== Problem description ==
Among the entries below, find every line that contains the string "with", then copy it.

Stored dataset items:

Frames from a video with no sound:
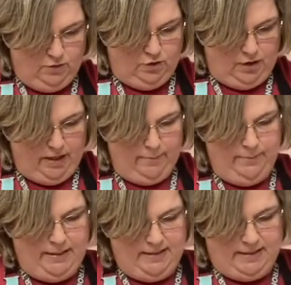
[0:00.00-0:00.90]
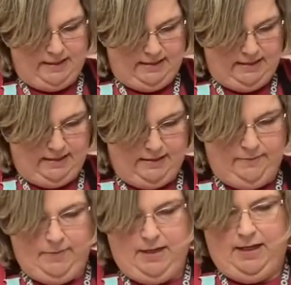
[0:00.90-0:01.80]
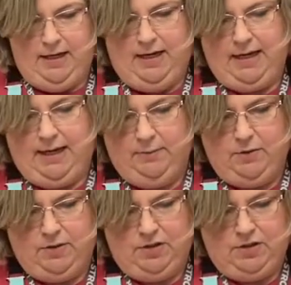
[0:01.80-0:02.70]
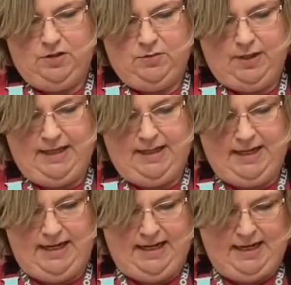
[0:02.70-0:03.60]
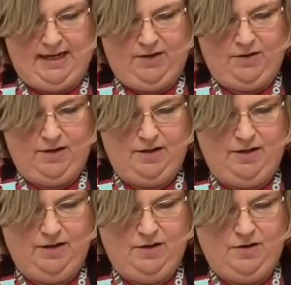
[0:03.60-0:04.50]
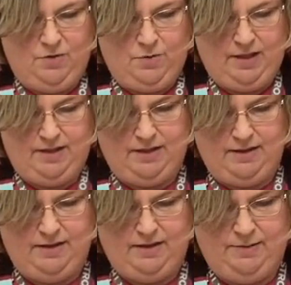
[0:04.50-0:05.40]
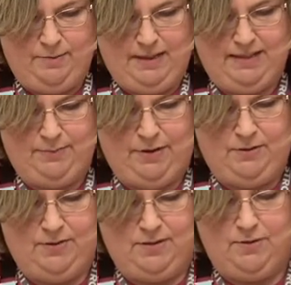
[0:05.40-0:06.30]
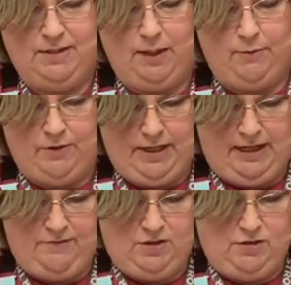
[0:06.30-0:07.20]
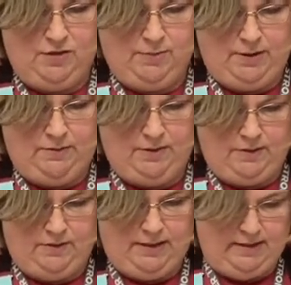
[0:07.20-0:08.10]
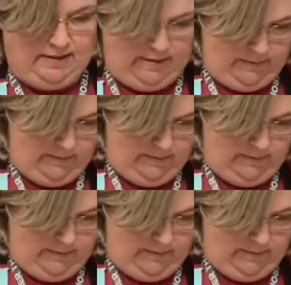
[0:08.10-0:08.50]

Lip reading: drop biscuits, and I'm going to rake that out with my spoon. So it's helpful to have 2 spoons on this.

== Exercise result ==
Frames from a video with no sound:
Lip reading: drop biscuits, and I'm going to rake that out with my spoon. So it's helpful to have 2 spoons on this.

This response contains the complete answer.